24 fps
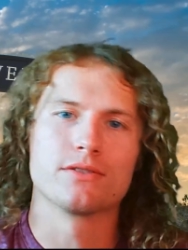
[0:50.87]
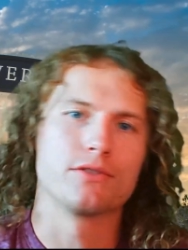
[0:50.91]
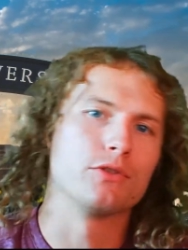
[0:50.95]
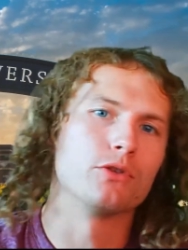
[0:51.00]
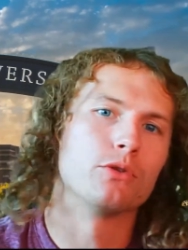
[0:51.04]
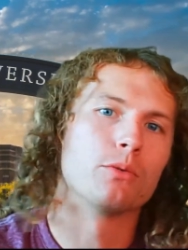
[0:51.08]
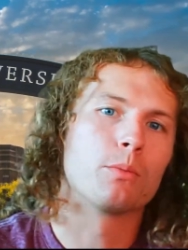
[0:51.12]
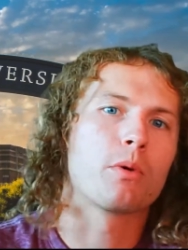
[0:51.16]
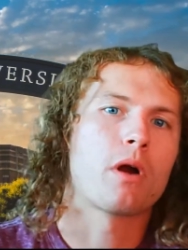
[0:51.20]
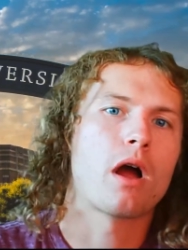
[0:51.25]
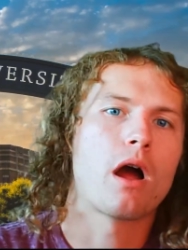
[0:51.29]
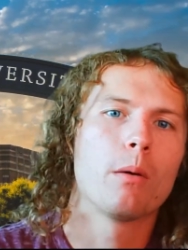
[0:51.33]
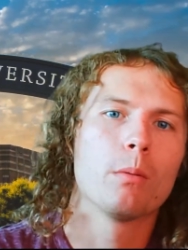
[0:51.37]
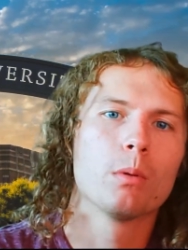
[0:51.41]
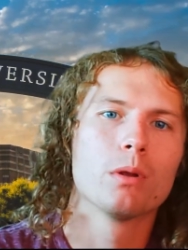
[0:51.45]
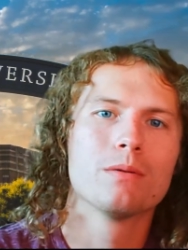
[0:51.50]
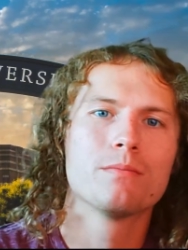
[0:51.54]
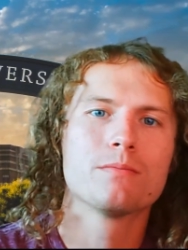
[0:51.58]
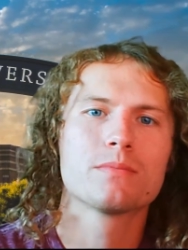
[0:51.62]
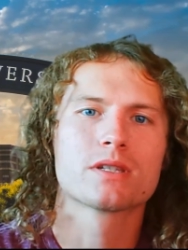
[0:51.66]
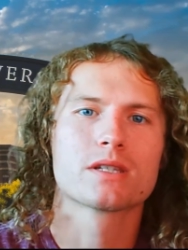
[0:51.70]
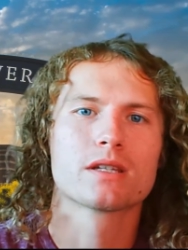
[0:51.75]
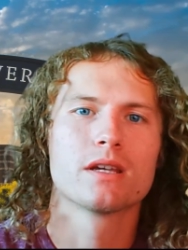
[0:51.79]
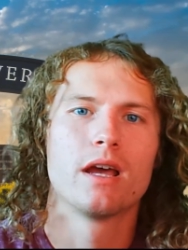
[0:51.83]
to
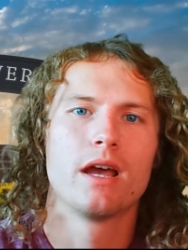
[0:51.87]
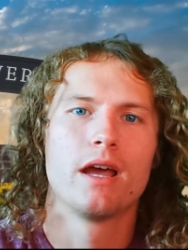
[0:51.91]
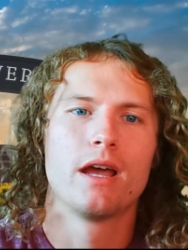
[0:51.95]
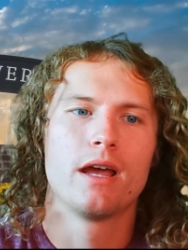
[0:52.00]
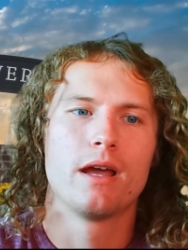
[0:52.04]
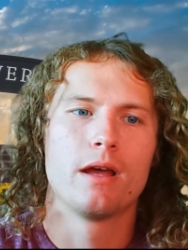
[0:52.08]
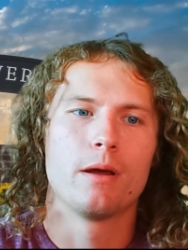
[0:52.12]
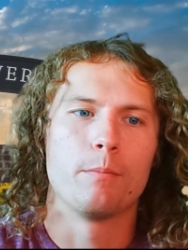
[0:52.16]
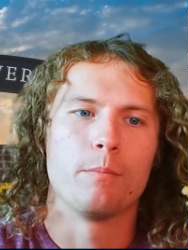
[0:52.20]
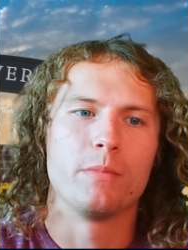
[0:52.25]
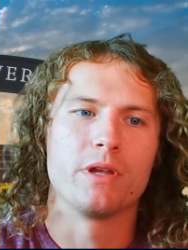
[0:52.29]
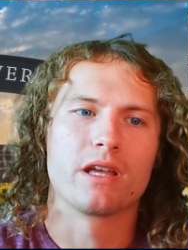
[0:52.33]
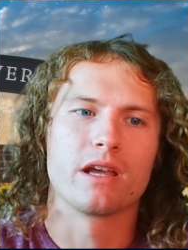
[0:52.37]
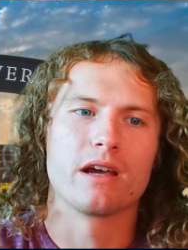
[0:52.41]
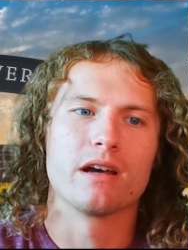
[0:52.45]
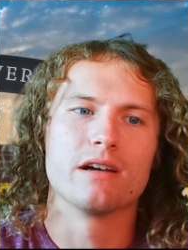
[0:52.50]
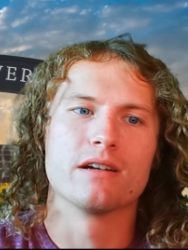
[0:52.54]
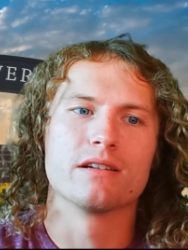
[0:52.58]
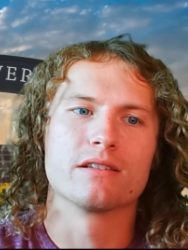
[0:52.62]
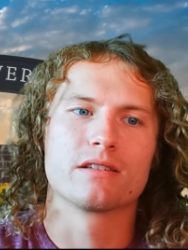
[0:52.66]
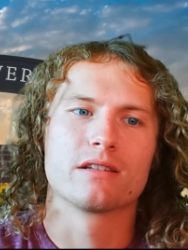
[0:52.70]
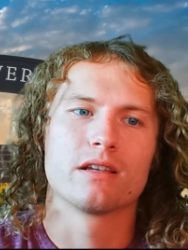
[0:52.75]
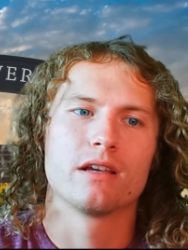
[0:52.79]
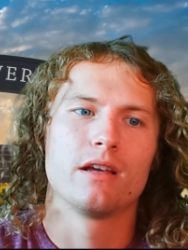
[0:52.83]
problems
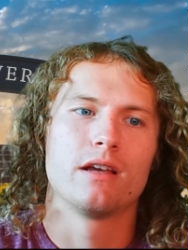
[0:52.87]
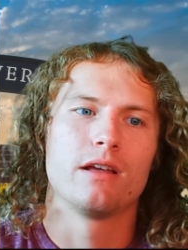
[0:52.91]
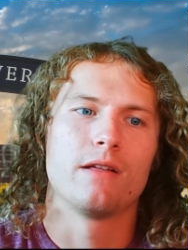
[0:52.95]
because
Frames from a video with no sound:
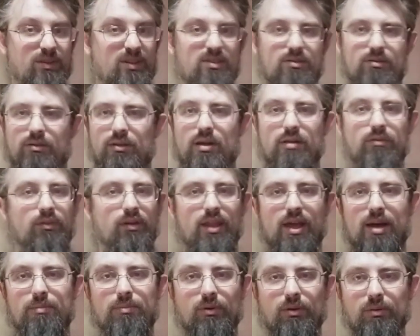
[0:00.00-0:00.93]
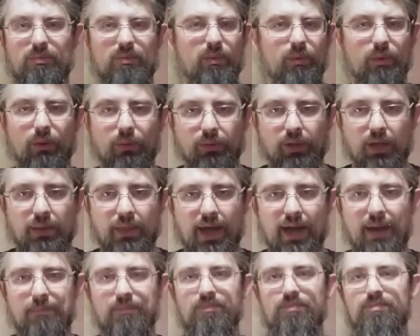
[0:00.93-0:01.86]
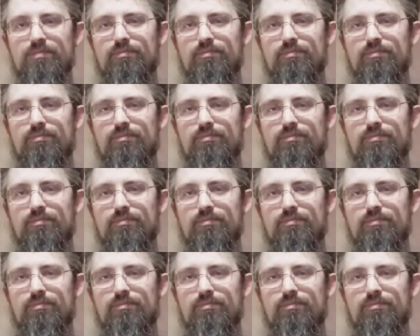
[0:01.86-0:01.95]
It's all over at that point. We all know that.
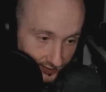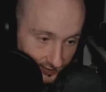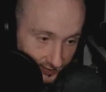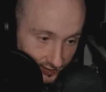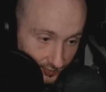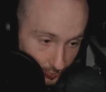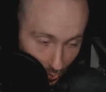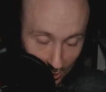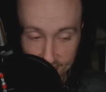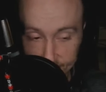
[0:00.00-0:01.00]
Uh,
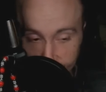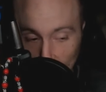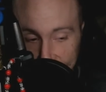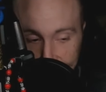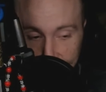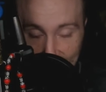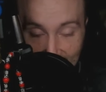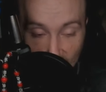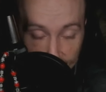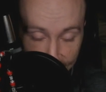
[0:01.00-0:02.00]

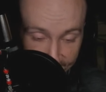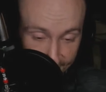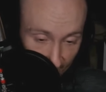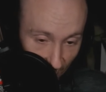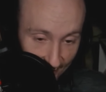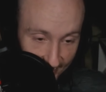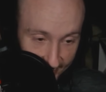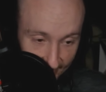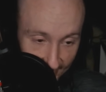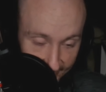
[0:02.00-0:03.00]
422,000. So, I mean,
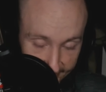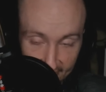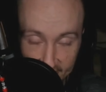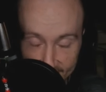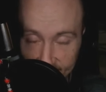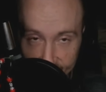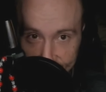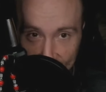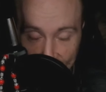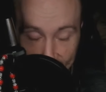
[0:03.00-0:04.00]
like, you
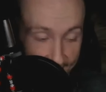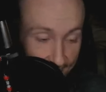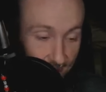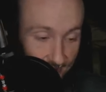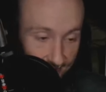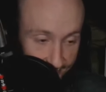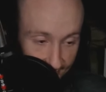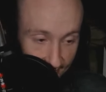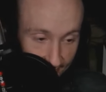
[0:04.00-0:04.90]
definitely come up, girl.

________________________________________

**Work order**
Exclude the pictures and repeat the entries word for word.

**Reply**
24 fps
[0:50.87]
[0:50.91]
[0:50.95]
[0:51.00]
[0:51.04]
[0:51.08]
[0:51.12]
[0:51.16]
[0:51.20]
[0:51.25]
[0:51.29]
[0:51.33]
[0:51.37]
[0:51.41]
[0:51.45]
[0:51.50]
[0:51.54]
[0:51.58]
[0:51.62]
[0:51.66]
[0:51.70]
[0:51.75]
[0:51.79]
[0:51.83]
to
[0:51.87]
[0:51.91]
[0:51.95]
[0:52.00]
[0:52.04]
[0:52.08]
[0:52.12]
[0:52.16]
[0:52.20]
[0:52.25]
[0:52.29]
[0:52.33]
[0:52.37]
[0:52.41]
[0:52.45]
[0:52.50]
[0:52.54]
[0:52.58]
[0:52.62]
[0:52.66]
[0:52.70]
[0:52.75]
[0:52.79]
[0:52.83]
problems
[0:52.87]
[0:52.91]
[0:52.95]
because
Frames from a video with no sound:
[0:00.00-0:00.93]
[0:00.93-0:01.86]
[0:01.86-0:01.95]
It's all over at that point. We all know that.
[0:00.00-0:01.00]
Uh,
[0:01.00-0:02.00]

[0:02.00-0:03.00]
422,000. So, I mean,
[0:03.00-0:04.00]
like, you
[0:04.00-0:04.90]
definitely come up, girl.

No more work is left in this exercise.